§ YOUR INSTRUCTIONS:
An exact copy of every entry is the answer here, with no pictures.

§ INPUT DATA:

= = = = =

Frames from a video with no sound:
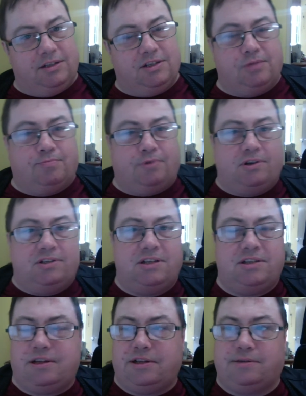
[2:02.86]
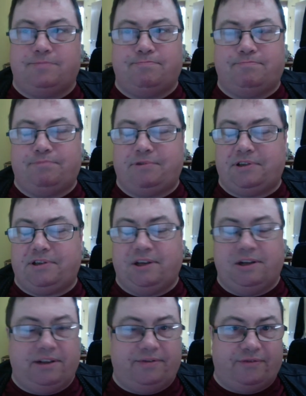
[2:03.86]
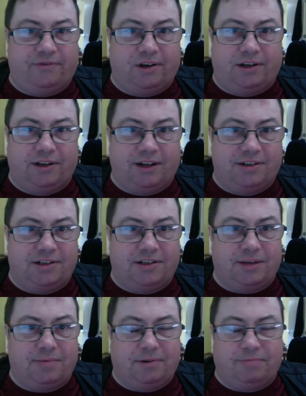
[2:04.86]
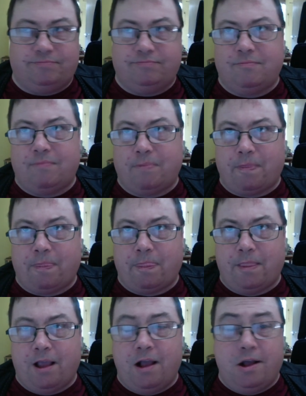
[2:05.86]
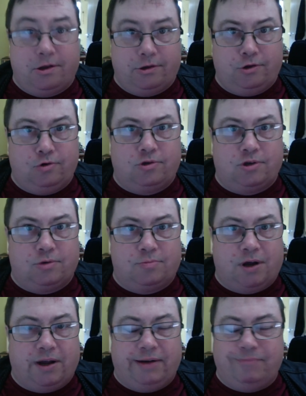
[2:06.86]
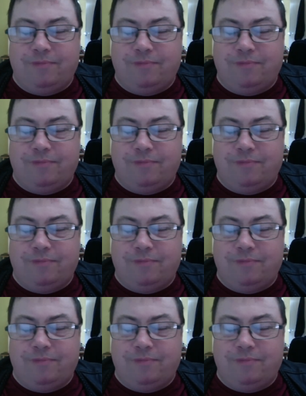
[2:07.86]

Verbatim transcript: no prizes, it's purely for fun and entertainment, yours or mine.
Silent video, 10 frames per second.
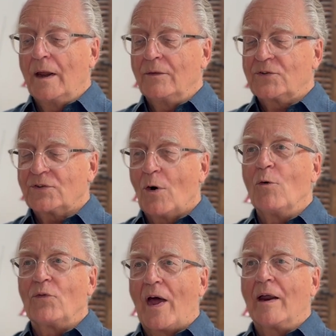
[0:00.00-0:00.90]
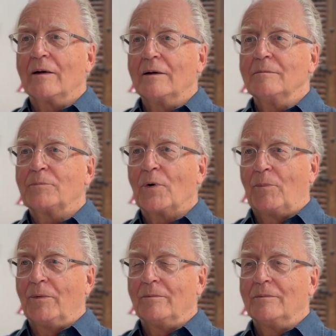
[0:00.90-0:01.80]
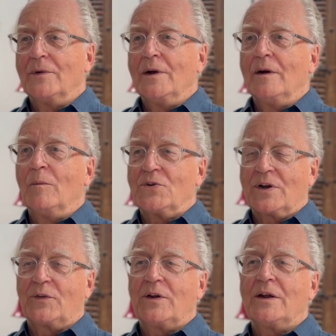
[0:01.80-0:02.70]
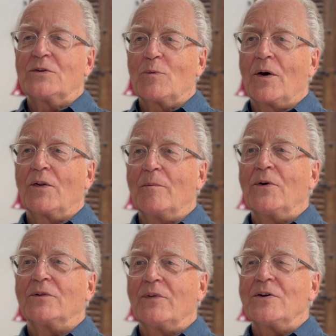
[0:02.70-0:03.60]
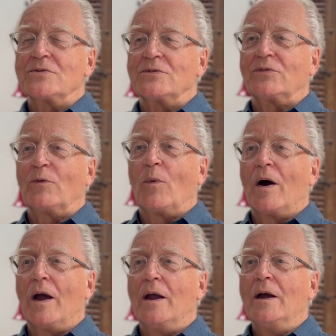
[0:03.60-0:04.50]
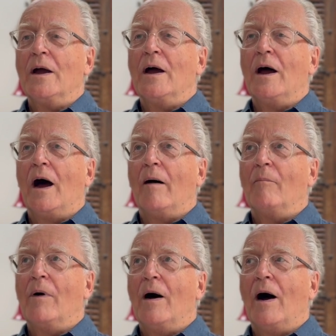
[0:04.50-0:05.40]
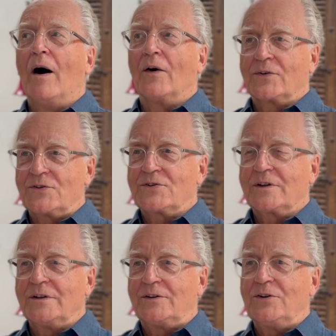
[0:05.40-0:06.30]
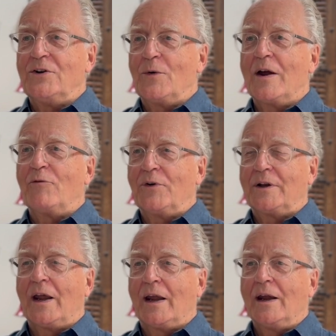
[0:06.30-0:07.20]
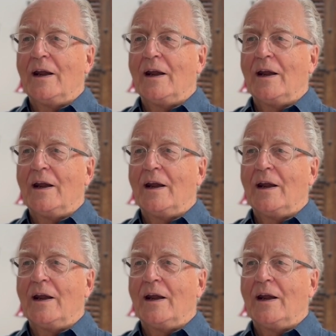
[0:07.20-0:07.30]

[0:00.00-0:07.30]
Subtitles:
solved that problem, which I think is one of the motivations for why artists continue every day,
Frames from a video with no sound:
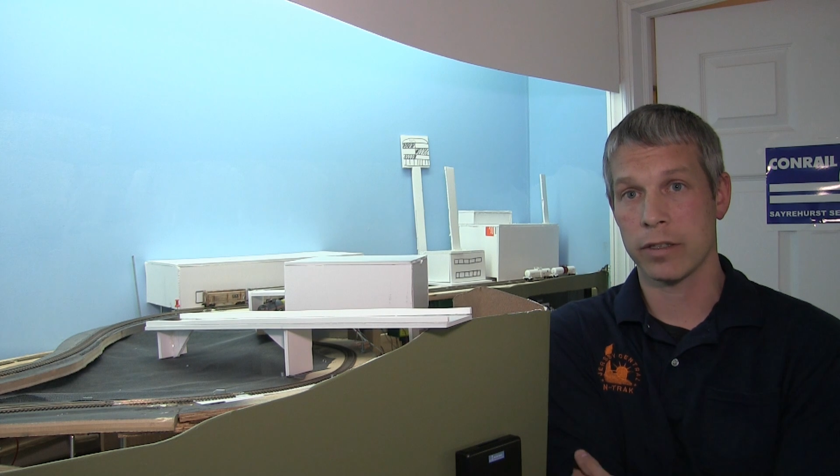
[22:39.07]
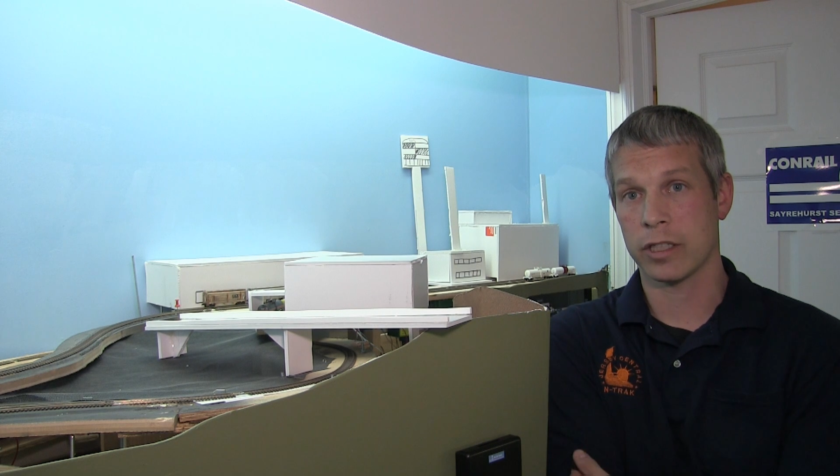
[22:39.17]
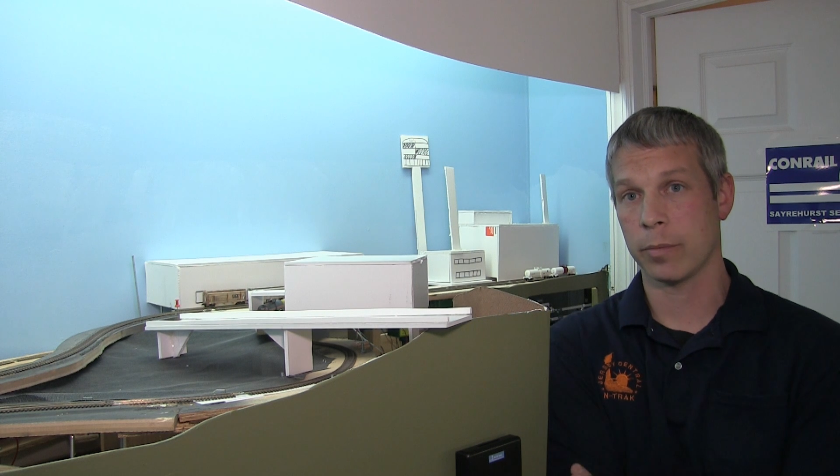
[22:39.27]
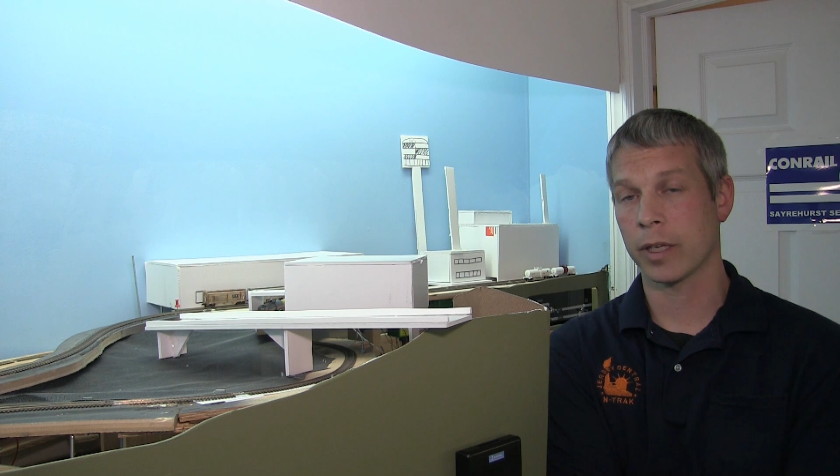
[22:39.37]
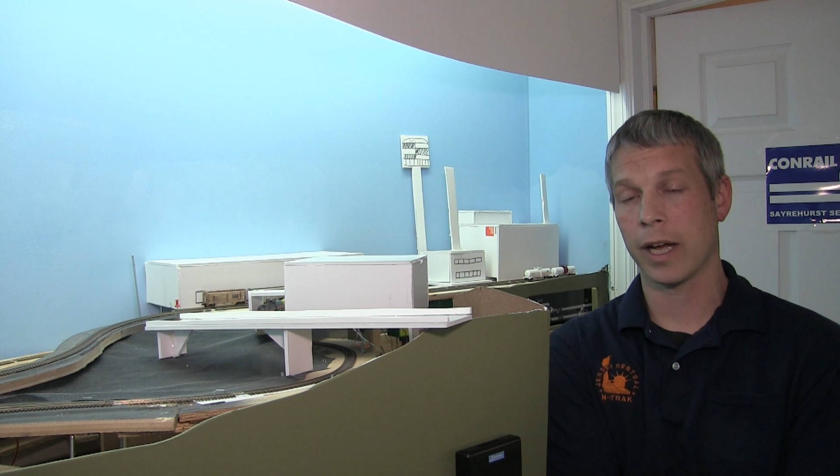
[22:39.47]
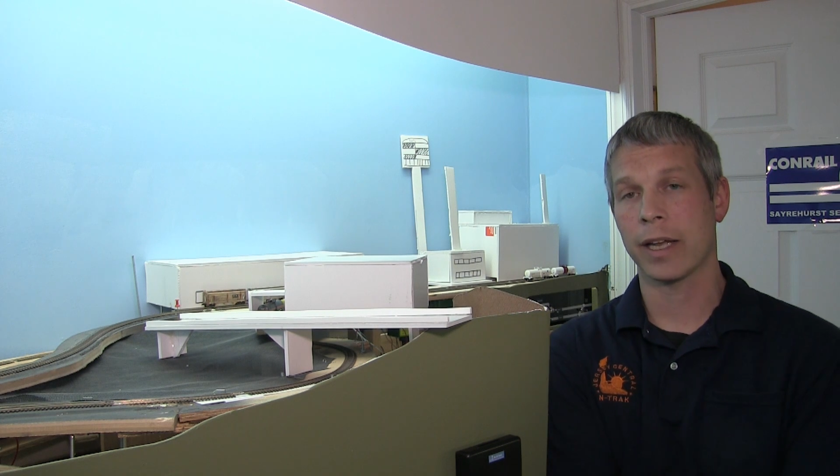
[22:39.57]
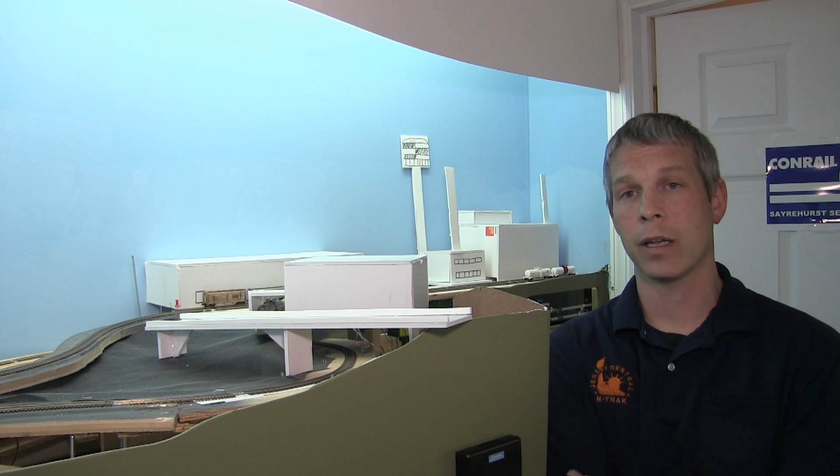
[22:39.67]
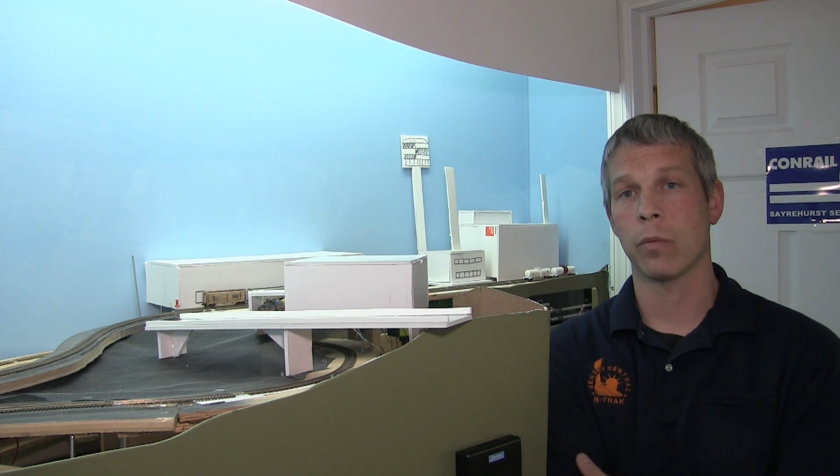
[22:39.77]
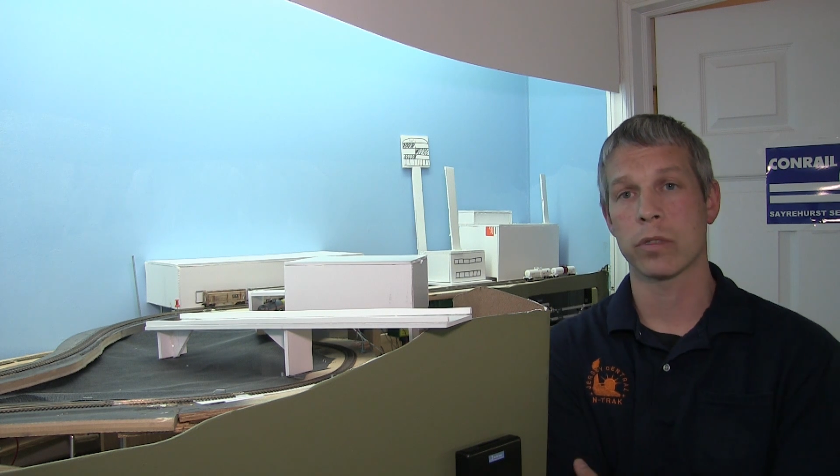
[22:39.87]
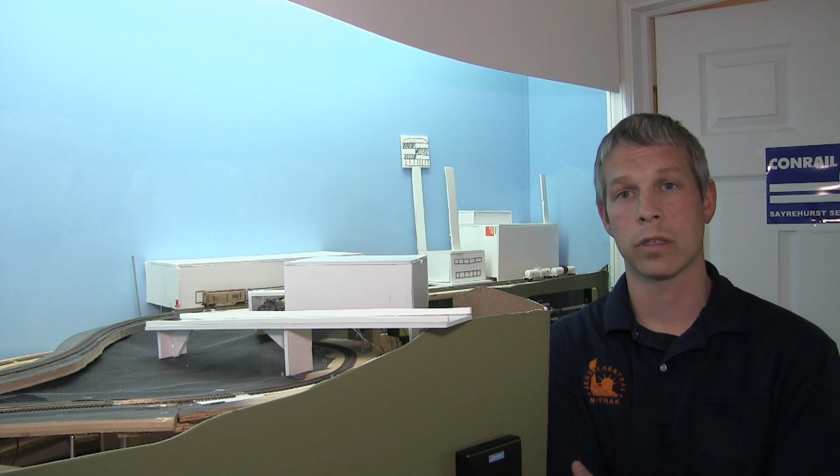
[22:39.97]
Ciba
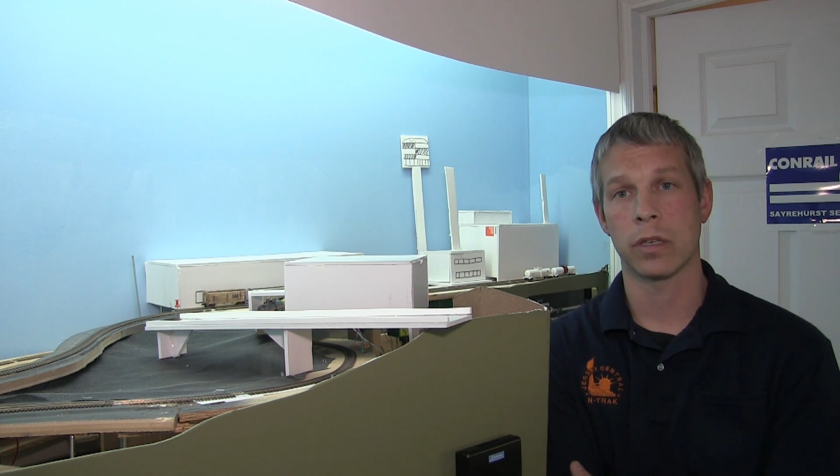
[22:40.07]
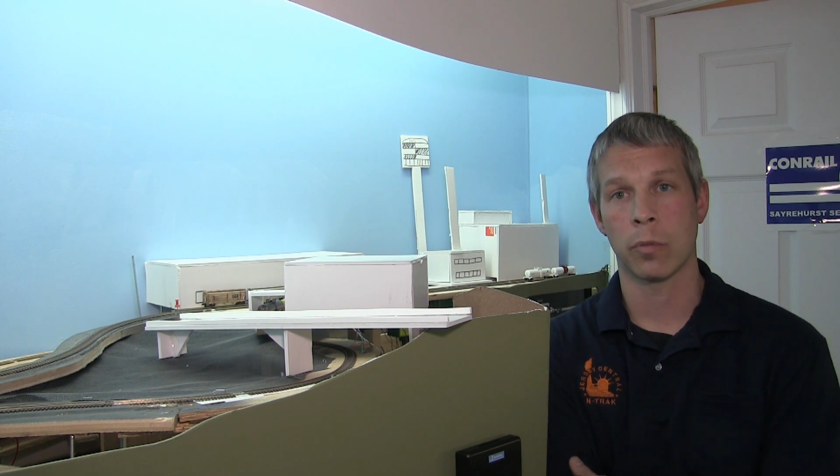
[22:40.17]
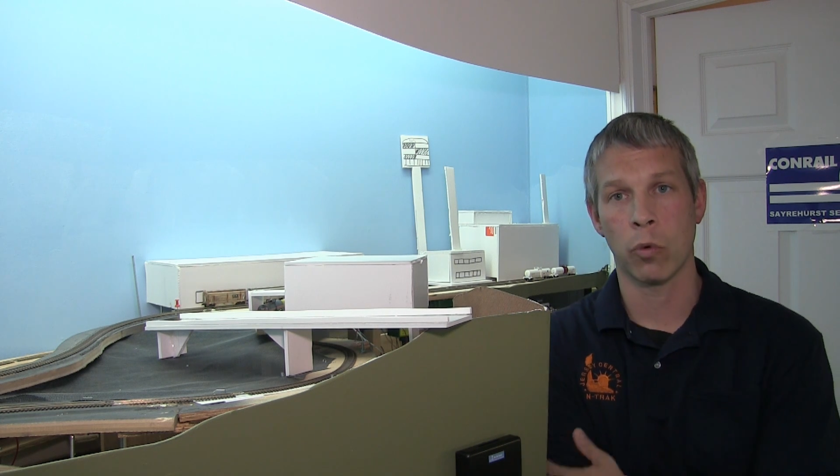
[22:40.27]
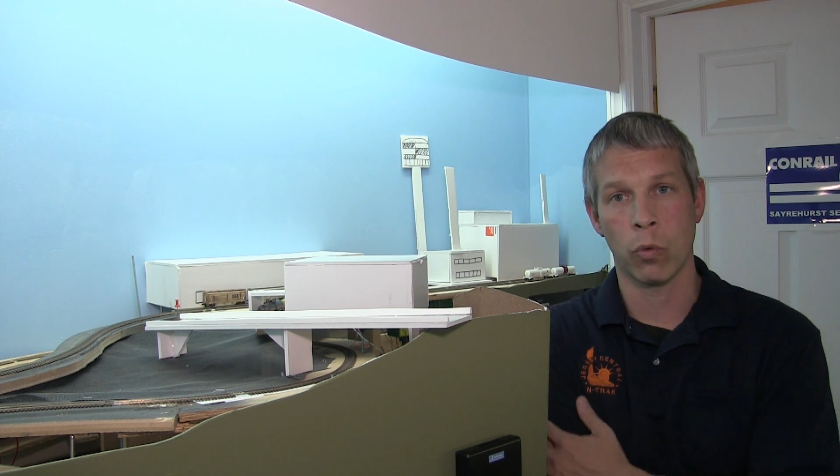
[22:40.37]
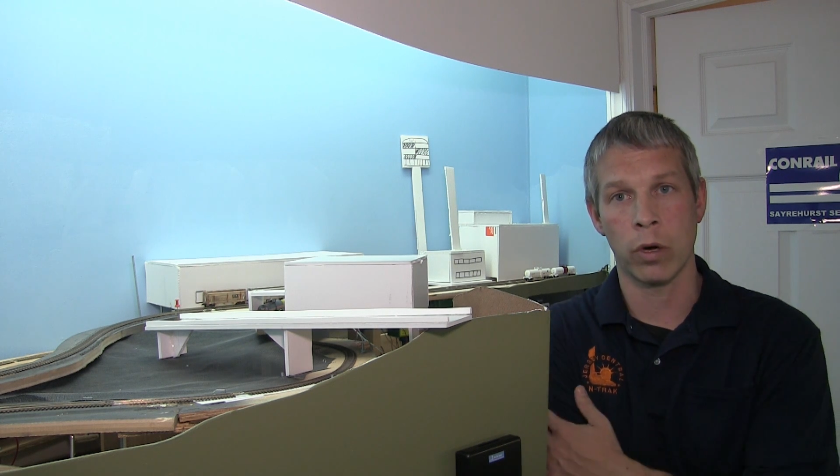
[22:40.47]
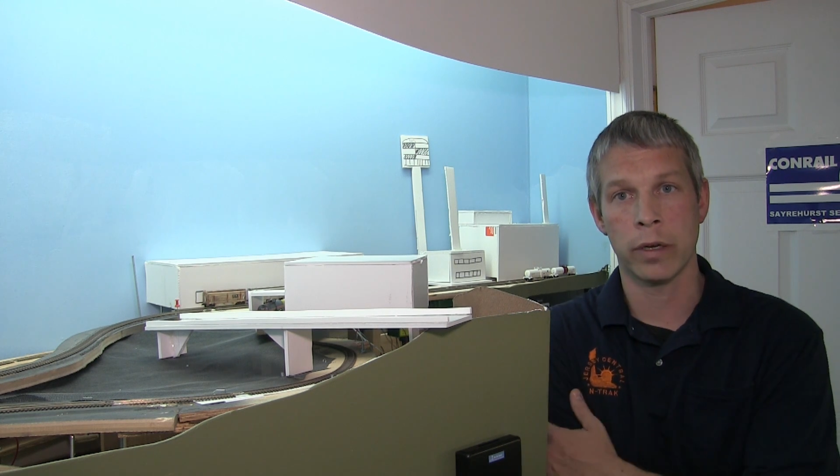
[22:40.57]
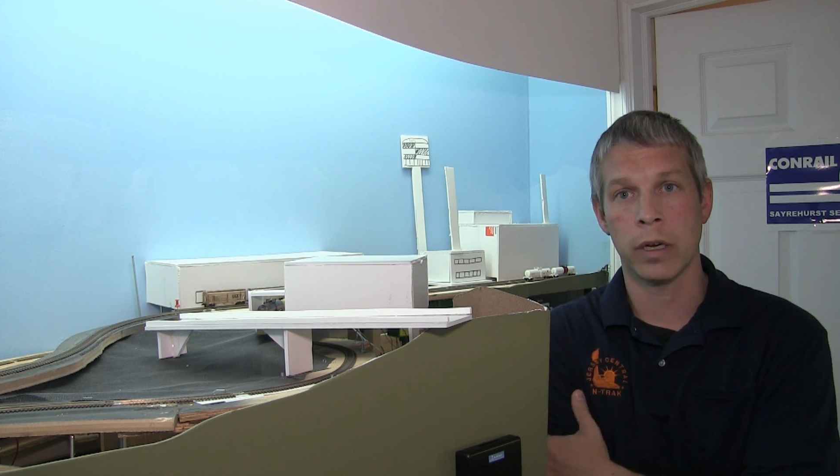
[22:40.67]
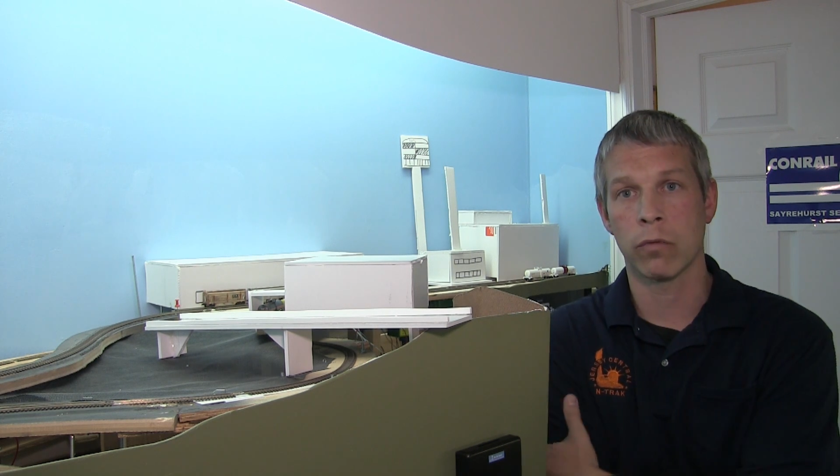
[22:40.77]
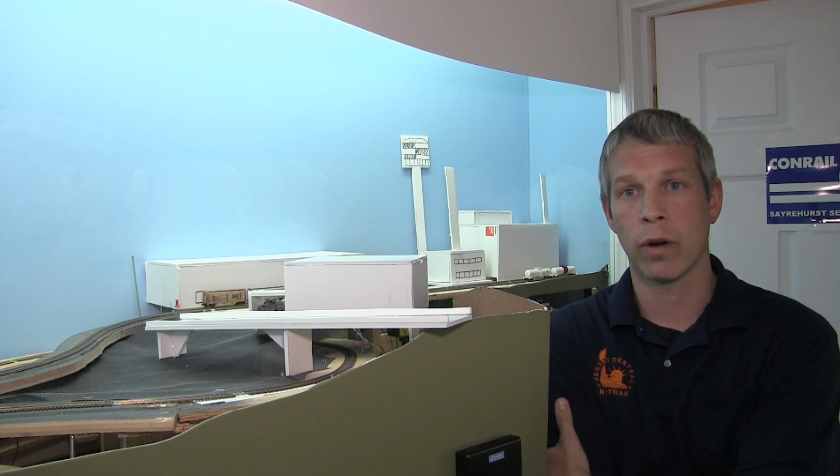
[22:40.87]
Geigy was the #1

= = = = =

§ TASK RESPONSE:
Frames from a video with no sound:
[2:02.86]
[2:03.86]
[2:04.86]
[2:05.86]
[2:06.86]
[2:07.86]

Verbatim transcript: no prizes, it's purely for fun and entertainment, yours or mine.
Silent video, 10 frames per second.
[0:00.00-0:00.90]
[0:00.90-0:01.80]
[0:01.80-0:02.70]
[0:02.70-0:03.60]
[0:03.60-0:04.50]
[0:04.50-0:05.40]
[0:05.40-0:06.30]
[0:06.30-0:07.20]
[0:07.20-0:07.30]

[0:00.00-0:07.30]
Subtitles:
solved that problem, which I think is one of the motivations for why artists continue every day,
Frames from a video with no sound:
[22:39.07]
[22:39.17]
[22:39.27]
[22:39.37]
[22:39.47]
[22:39.57]
[22:39.67]
[22:39.77]
[22:39.87]
[22:39.97]
Ciba
[22:40.07]
[22:40.17]
[22:40.27]
[22:40.37]
[22:40.47]
[22:40.57]
[22:40.67]
[22:40.77]
[22:40.87]
Geigy was the #1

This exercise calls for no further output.